Hoping y'all can help a rookie turner out. I've made two bowls. The first thought it was a bullet and shot off the lathe across the garage. 

This one turned out much better... But it obviously needs a lot of work. The end grain tear out is terrible. I also left a good inch in the bottom instead of keeping the same relative thickness as I felt the tools chopping a lot since I was so far off the rest. Any tips on those two things? 

Also... How the heck do y'all cut your tenons off?


----------



## SDB777 (May 4, 2014)

With smaller bowls, I use Cole jaws....
(Flip the bowl over-opening towards the head-clamp into place and then bring the tailstock up. Grab the 'scary sharp tool' and then using light cuts, take off the tenon.)

With the bigger bowls I'll start doing, I'm guessing I'll have to make my own 'cole type jaws'? 


Don't be afraid to use the 80grit 'gouge' to help with the tare-out. The sharper the tooling and the lighter the cuts will help some with the ripping on the endgrain.





Scott (what kind of finish you using) B

Reactions: Thank You! 1


----------



## Tclem (May 4, 2014)

Most of the time I incorporate the tenon I to the design of the bowl. I use a vacuum chuck to reverse the bowl and finish the tenon. When I decide to turn a bowl.


----------



## JR Custom Calls (May 4, 2014)

Ahh, why didn't I think of cole jaws? I have a set.

I sprayed it down with shellac to try and sand down some of the tear out.


Oh, and I'm using carbide cutters... They are getting close to needing replaced though


Thanks @SDB777


----------



## Tclem (May 4, 2014)

I have carbide cutters and they are awesome use them a lot but.... When I learned how to use my Thompson gouge and ride the bevel I only use carbide to remove bunches of wood at first. It will lay the end grains back down. Also I finish a lot of my bowls with oil and will put some finish on those places and takes light finish cuts. Not perfect but it helps me

Reactions: Thank You! 1 | Agree 1


----------



## JR Custom Calls (May 4, 2014)

Hmmm... I don't expect I'll revert back from carbide. I never could sharpen my tools right, and ended up giving my bench grinder to my father along with my old lathe. If this shellac doesn't help any, I'll try some oil and go light on it. I'd really like to get better at this. I love making calls, but it's nice to mix things up a bit. 

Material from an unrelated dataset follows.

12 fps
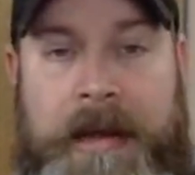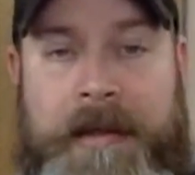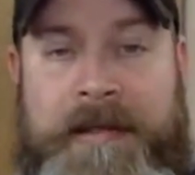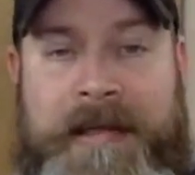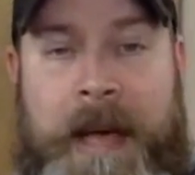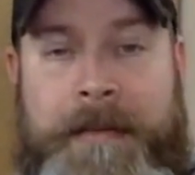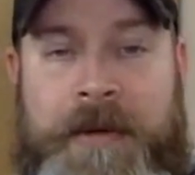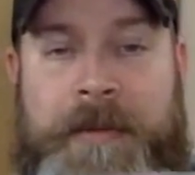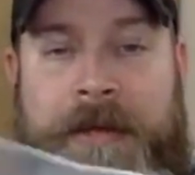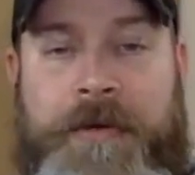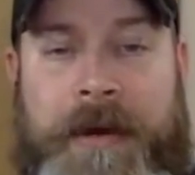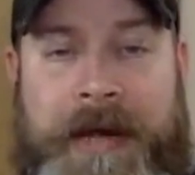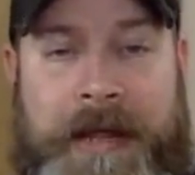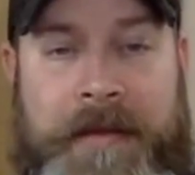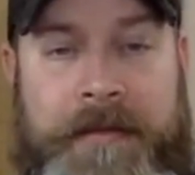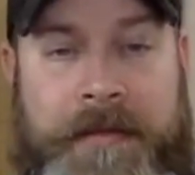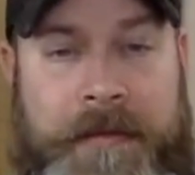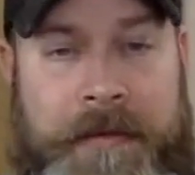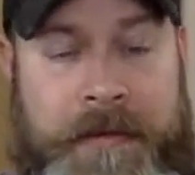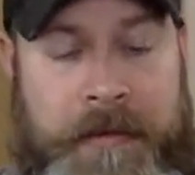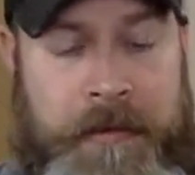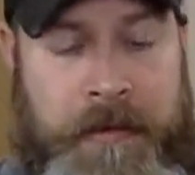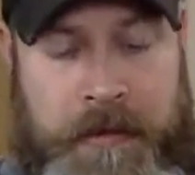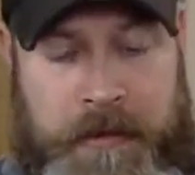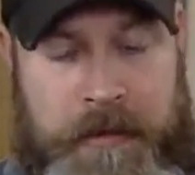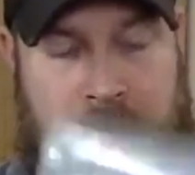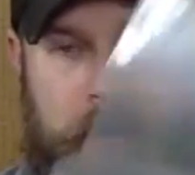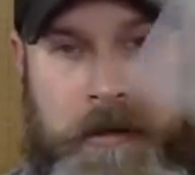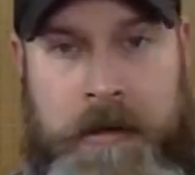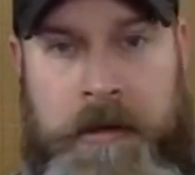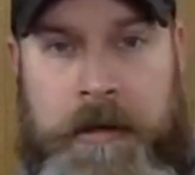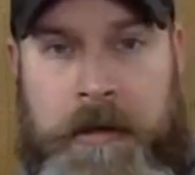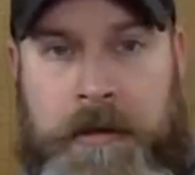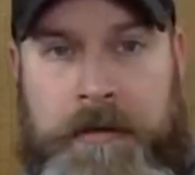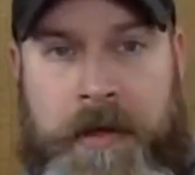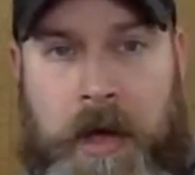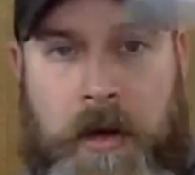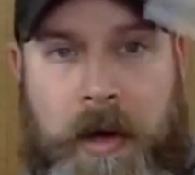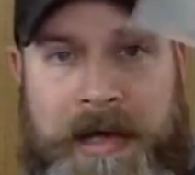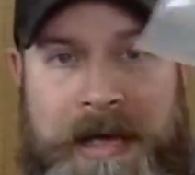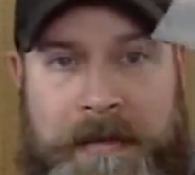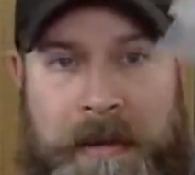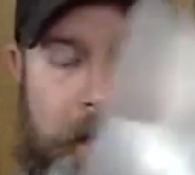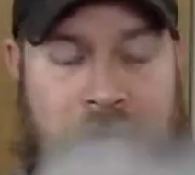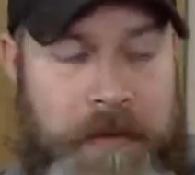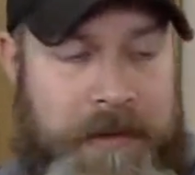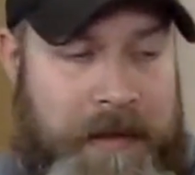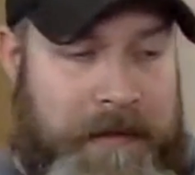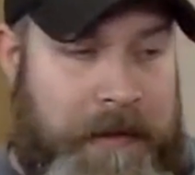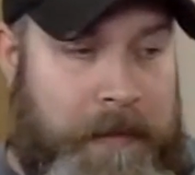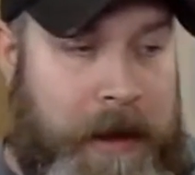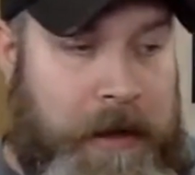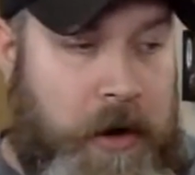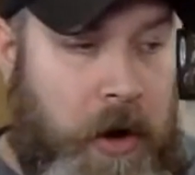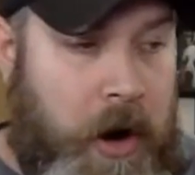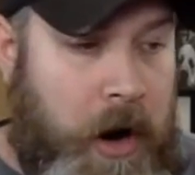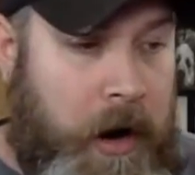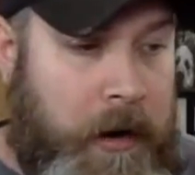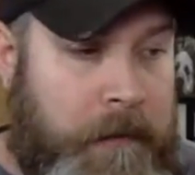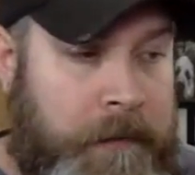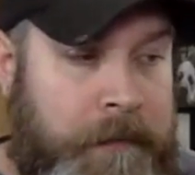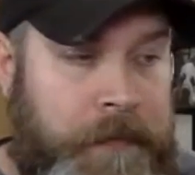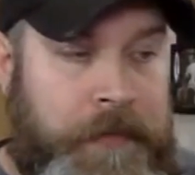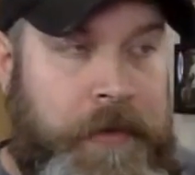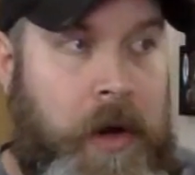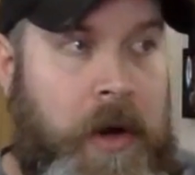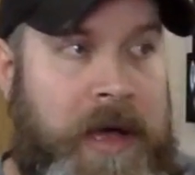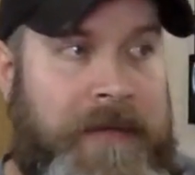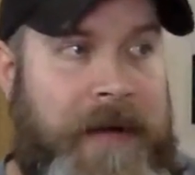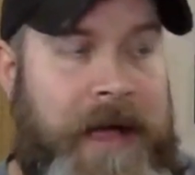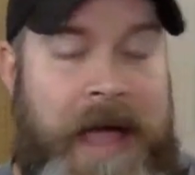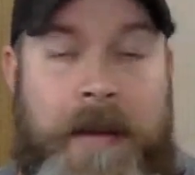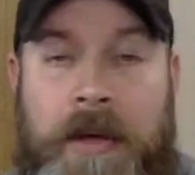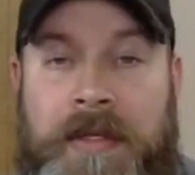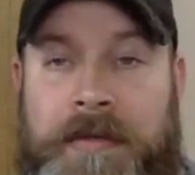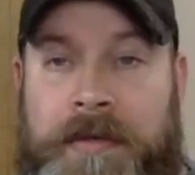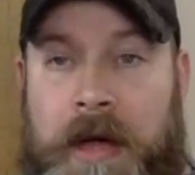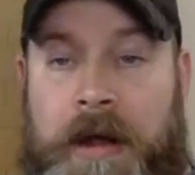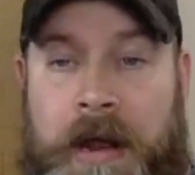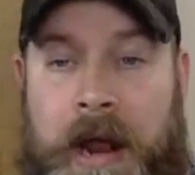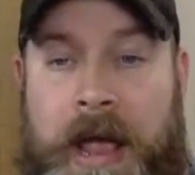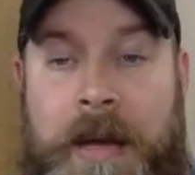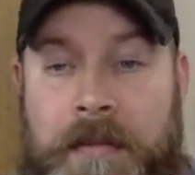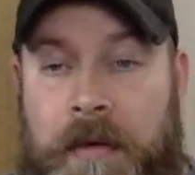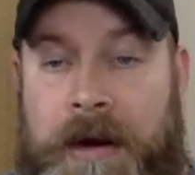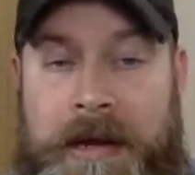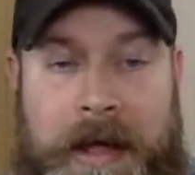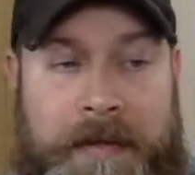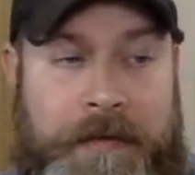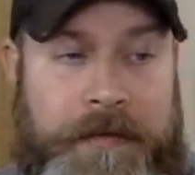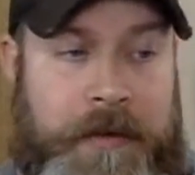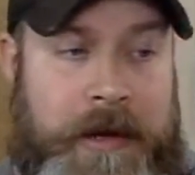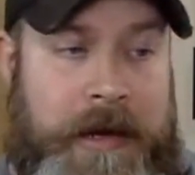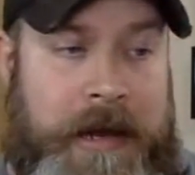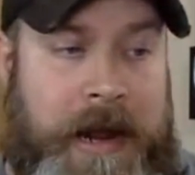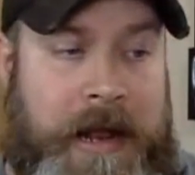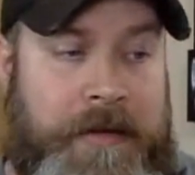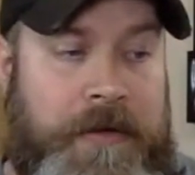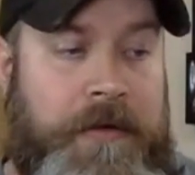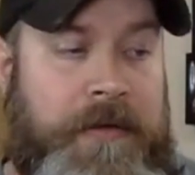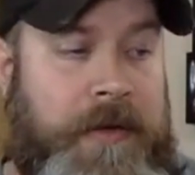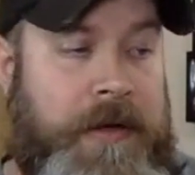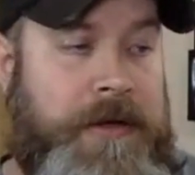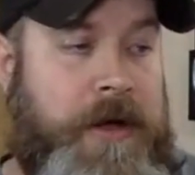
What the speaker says: these happen to be greenies. So I keep a few of these in my car. So if I am on the side and I am running down the street and I do see a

How do you go about getting deep down in there Tony? I shifted my tool rest back in to it as far as I could, but I was still a good 2" away from it in the corners.


----------



## Mike Mills (May 4, 2014)

As far as orbiting the bowl I tried to do a blow up of your pic.
Some problems may be 1) your tenon seems very long, long enough to bottom out against the base of the jaws. I usually make mine about 3/8". 2) your jaws seem to be too small for the tenon. Based upon the amount of wood between the jaw ends you may just be gripping with the tips of the jaws. 3) In the pic, at the red, it appears the wood turns away from the top of the jaws; the top of the jaws should sit flat on the jaws.

I finish the bottom (recess or tenon) with a friction chuck. I can normally get it down to <1/4". I then cut that off and sand off of the lathe.

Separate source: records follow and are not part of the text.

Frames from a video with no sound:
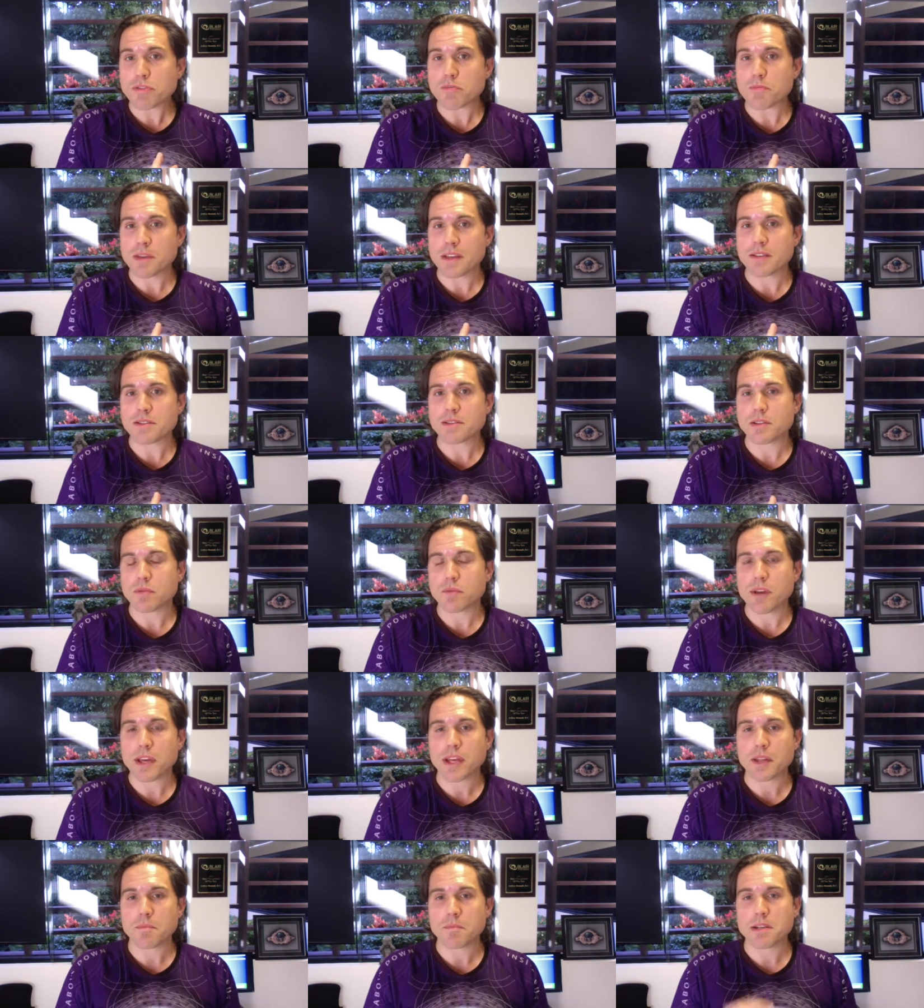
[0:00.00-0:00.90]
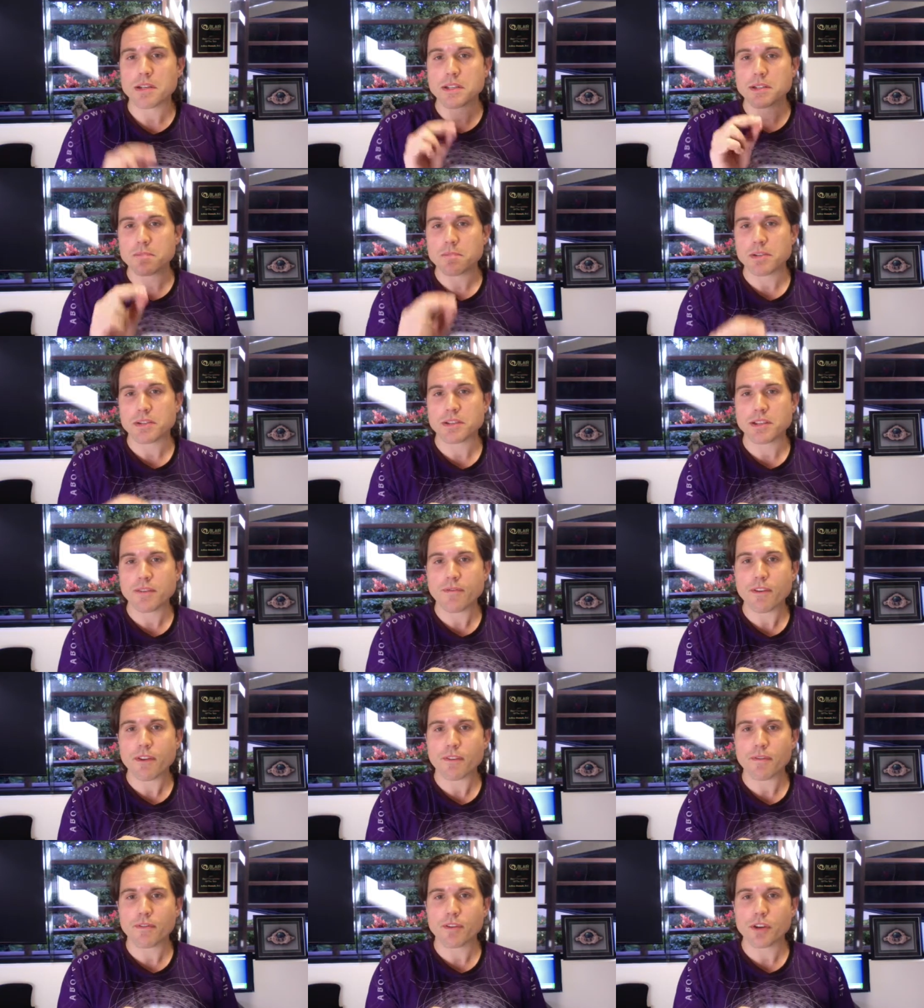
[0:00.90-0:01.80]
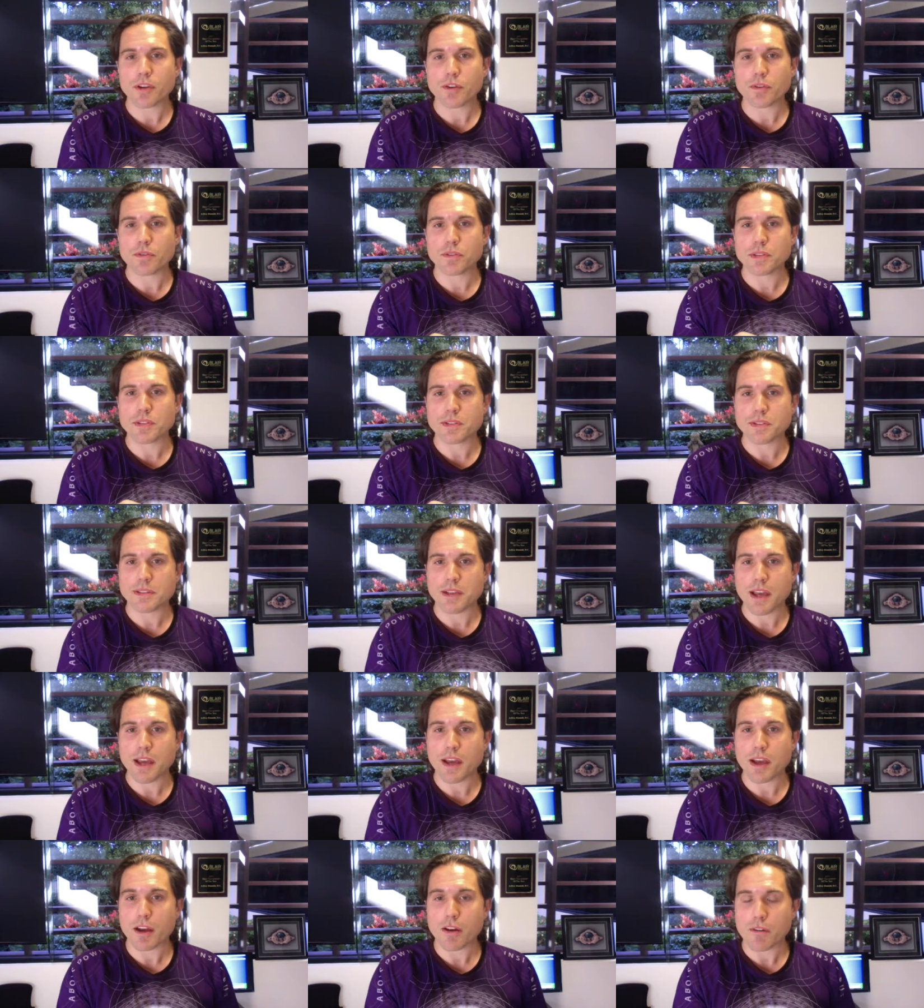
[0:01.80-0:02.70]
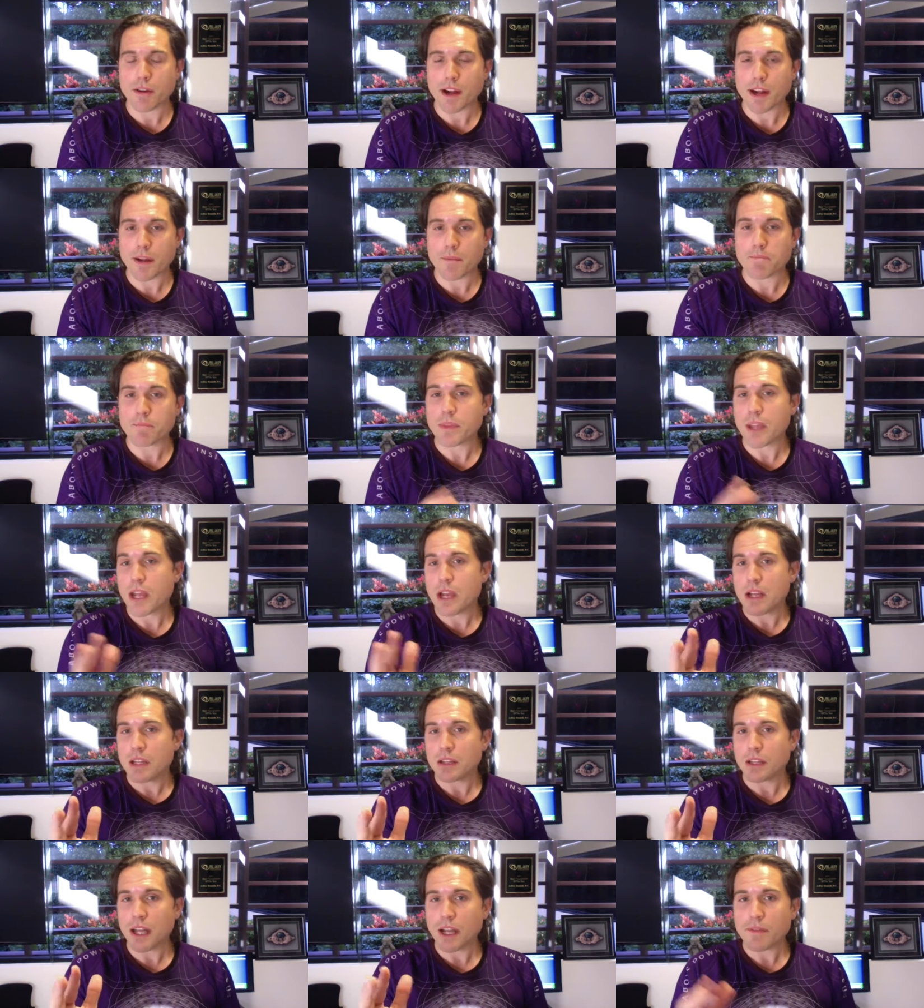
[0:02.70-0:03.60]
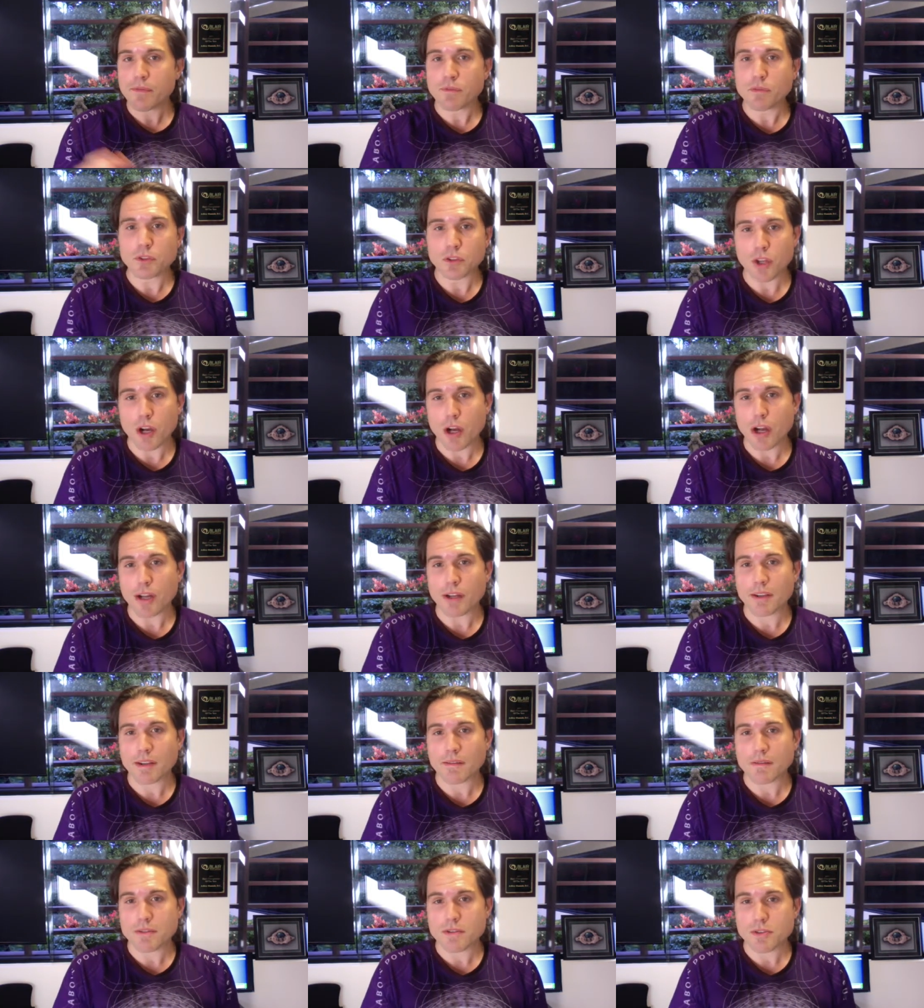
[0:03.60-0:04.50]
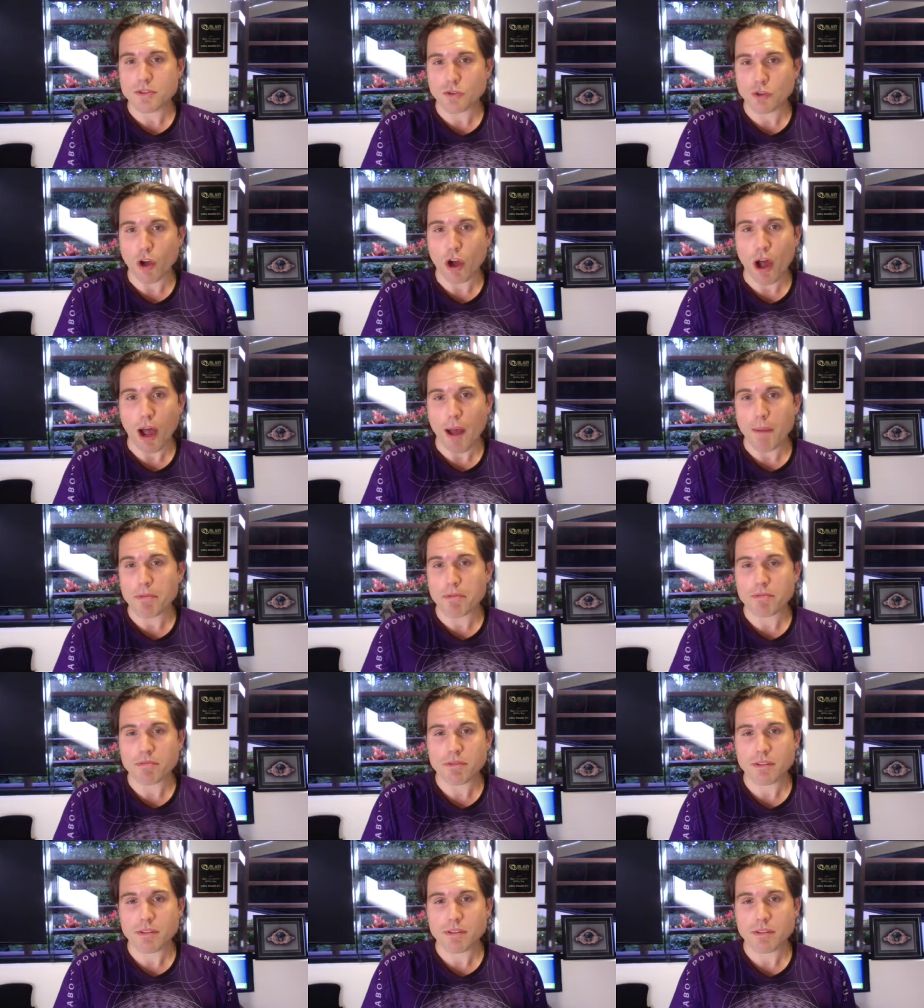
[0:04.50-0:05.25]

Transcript: means that we can be specific for you to say, all right, life will not stop.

I can't give much help with the carbide cutter. I do have a square one and it cuts well going into side grain such as roughing out. I have never tried it on end grain (twice on a normal bowl exterior).

Reactions: Thank You! 1


----------



## JR Custom Calls (May 4, 2014)

The tenon is slightly too large for the jaws... I measured wrong (imagine that?). But not by much. According to my measurements, a 2.5" tenon is what was needed... and I goofed up and only cut it down to 2.75 or so. It doesn't bottom out, but it's close. I guess my previous experience led me to believe that I had too little jaw grabbing wood, so I figured the more tenon I had in the jaws, the less likely it was to shoot across the shop. And yep... the bottom is somewhat rounded. 

This bowl is about 6" in diameter if that helps put it in proportion.


----------



## Tclem (May 4, 2014)

I have a curve tool rest to get it there real close and I use to use a round carbide cutter but just don't get that smooth cut like a gouge. I'll use it to remove a lot then finish deep with the gouge


----------



## ghost1066 (May 4, 2014)

If you stick with carbide cutters doing bowls get ready to sand a lot. I have six of them here and learned to turn bowls with them. All of them did the same thing when it came to final cuts they will not produce what a bowl gouge will. Sharpen when you are ready to do your finish cuts and then light cuts. 

You don't have to spend a ton on a gouge, I didn't, to get one that will cut. I did change from the Elsworth grind which I hated to one that works for me. Getting the bottom thin is the same if you can't get in close super sharp tools and light cuts until it gets to where you want it.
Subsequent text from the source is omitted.